Work request: Would you please set down, word for word, the lines from the one with "[00:00:00.00 to 00:00:01.00]" through the final line of the data below, omitting any pictures?
[[ Data for the task open ]]
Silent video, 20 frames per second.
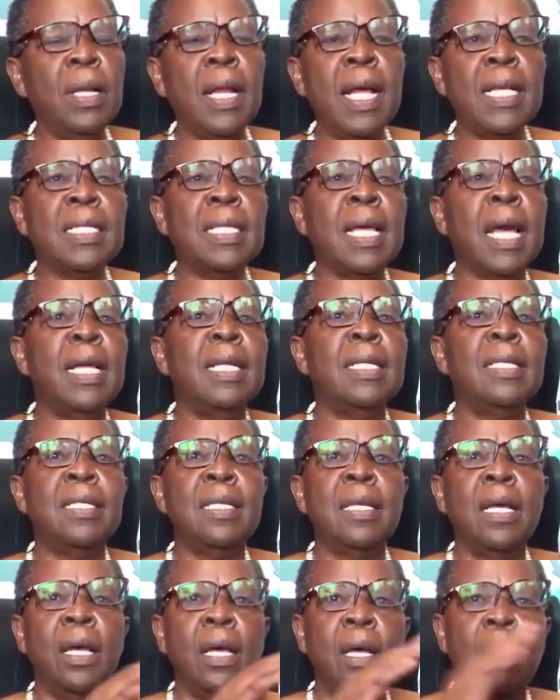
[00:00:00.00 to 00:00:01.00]
on the
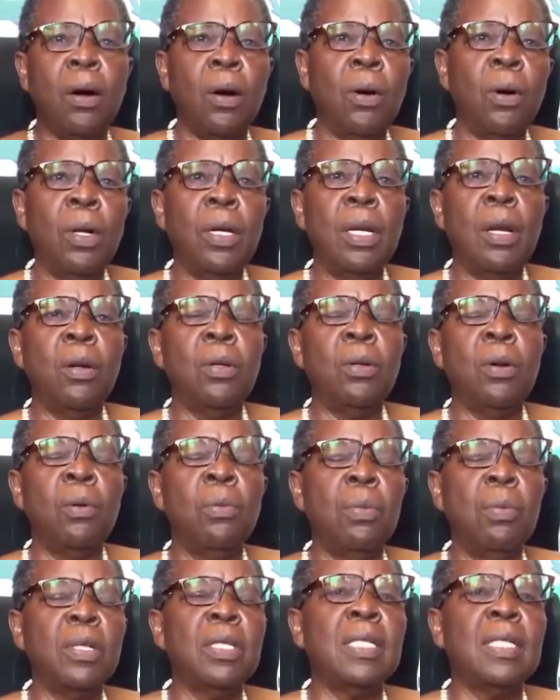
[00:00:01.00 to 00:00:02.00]
sides,
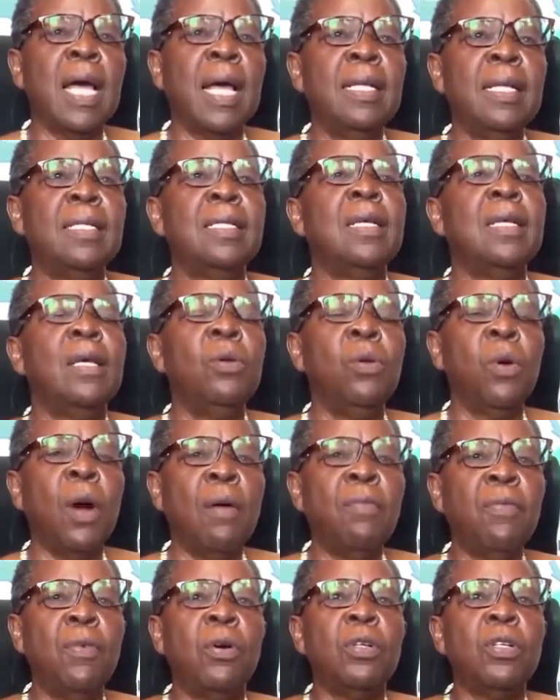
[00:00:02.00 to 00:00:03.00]
on both sides, you
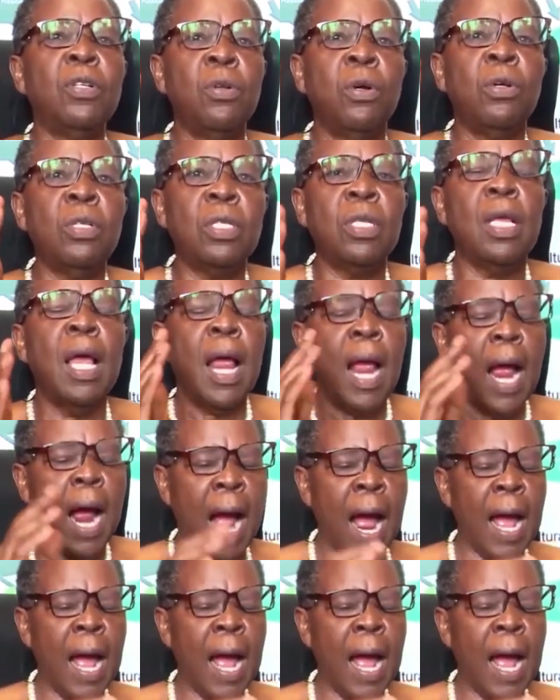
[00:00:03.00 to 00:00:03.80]
have got those,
[[ Data for the task closed ]]
Completed exercise:
[00:00:00.00 to 00:00:01.00]
on the
[00:00:01.00 to 00:00:02.00]
sides,
[00:00:02.00 to 00:00:03.00]
on both sides, you
[00:00:03.00 to 00:00:03.80]
have got those,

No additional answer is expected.